A variety of soda selections will be offered at the Minnesota Soda Festival.
A variety of soda selections will be offered at the Minnesota Soda Festival.

Star Tribune, Star Tribune

"If you didn't like that, your options were Coke and Sprite," Lazarchic said.

"I thought that was ridiculous," he said. "If you drink soda, or you like drinking soda, you need to know there are more than two companies making soda."

Lazarchic is a soda snob. He's a pop critic who prefers his root beer to be complex, "with a lot of anise flavor to it, a lot of cinnamon to it."

Almost all the soda he sells comes in glass bottles. (Soda doesn't taste as good in cans or plastic bottles, he said.) And pop served in bars or restaurants often comes out of a soda fountain machine that isn't correctly calibrated and hasn't been cleaned recently, he said.

Lazarchic, who also owns a fireworks company, an online wedding supply company and bottles his own line of soda called Whistler, first feared that a specialty soda shop might fizz out. But he's been selling about 3,000 to 4,000 bottles of soda a week. He charges $2.49 to $1.99 a pop, depending on how many bottles you buy.

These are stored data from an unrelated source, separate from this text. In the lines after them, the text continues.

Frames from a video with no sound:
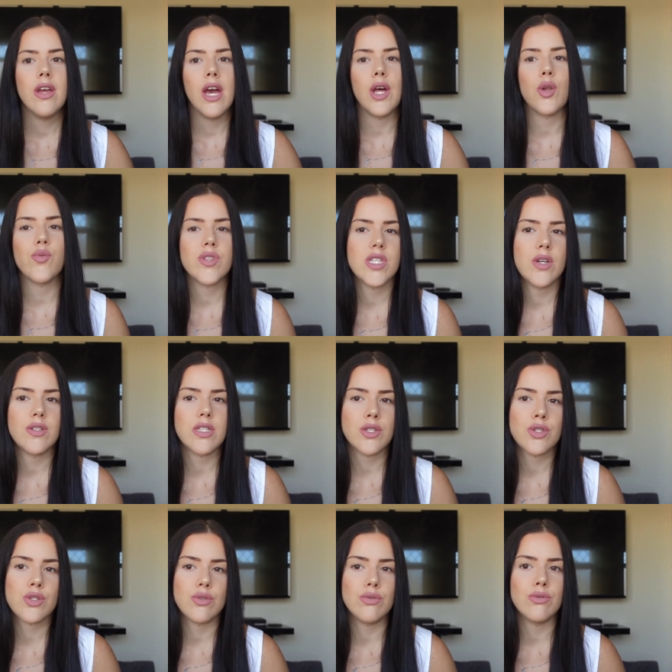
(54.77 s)
And obviously I was at
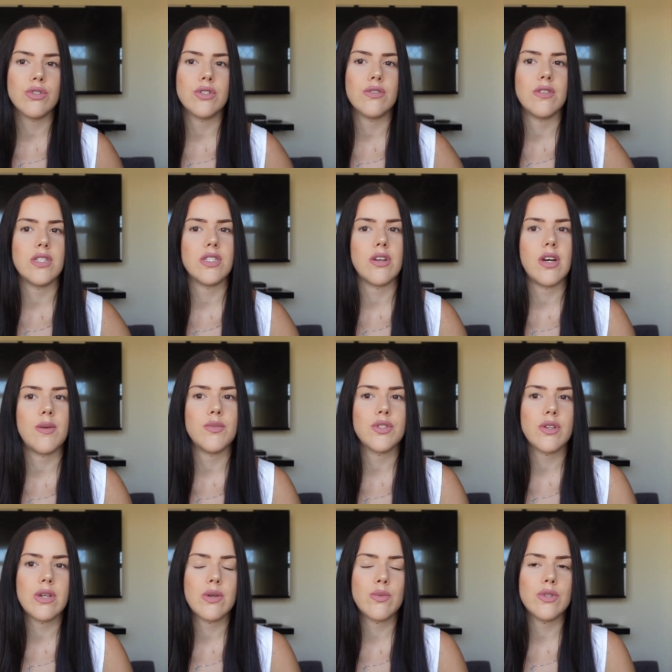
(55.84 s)
school during the time,
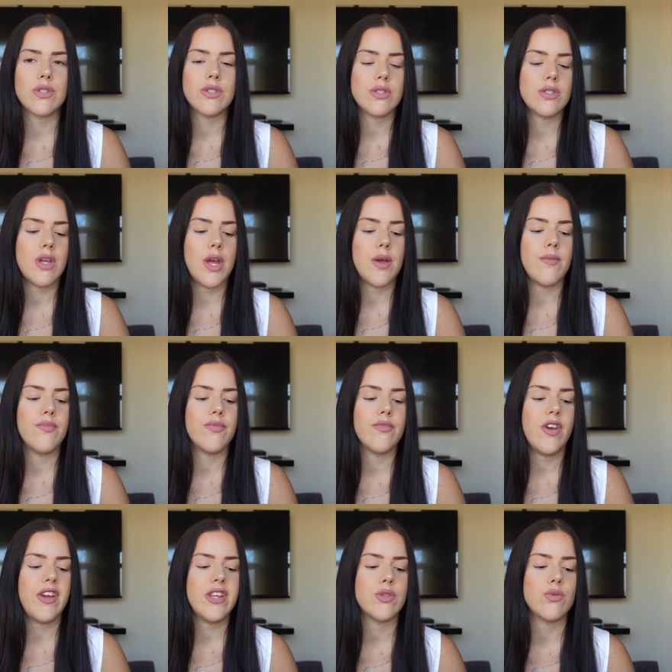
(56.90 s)
so it was
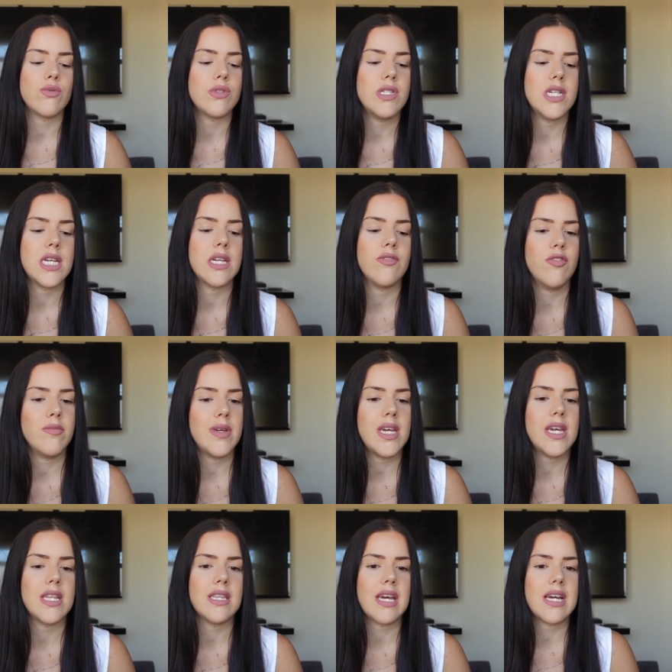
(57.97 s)
very daunting for
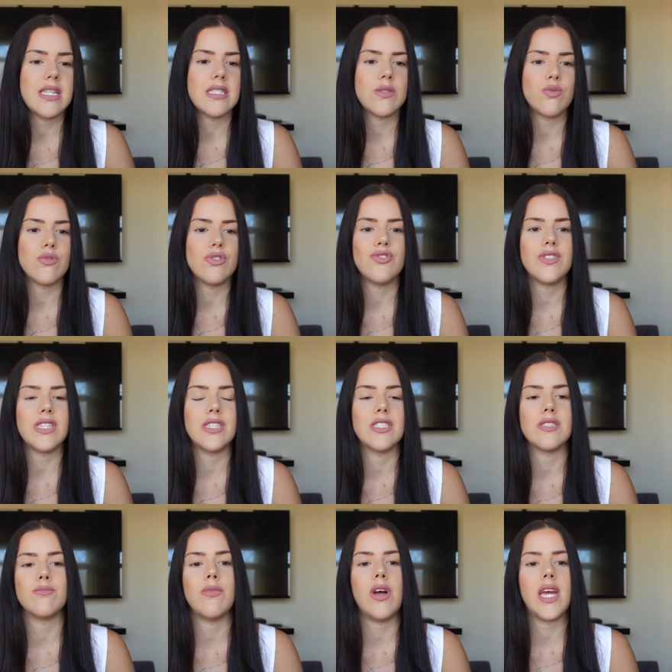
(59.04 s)
me, and that's what
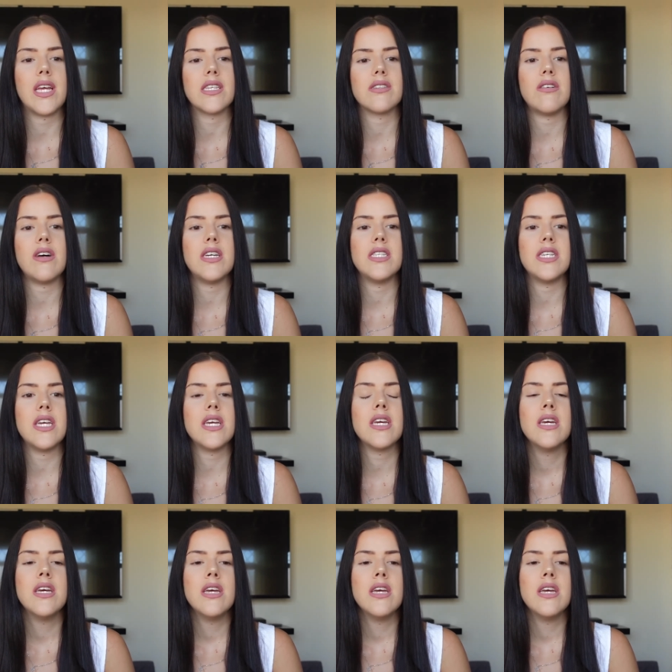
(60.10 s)
triggered my anxiety.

Soda pop lately has been coming under increasing criticism for being linked to increased risk of tooth decay, obesity, diabetes and heart disease.

Lazarchic's response: "Just drink one, for God's sake. Have some discipline."

The Minnesota Soda Festival
When: 10 a.m.-7 p.m. Aug. 4 at the Blue Sun Soda Shop, 1625 County Hwy. 10, Spring Lake Park.
Admission: Free, but tickets for 20 tastings cost $5. There also are a limited number of VIP tickets, costing $20 each, which include unlimited sodas, a collectible tasting cup, T-shirt and a meal voucher good at any food truck at the event. Bouncy castles, face painting and carnival games will also be at the event.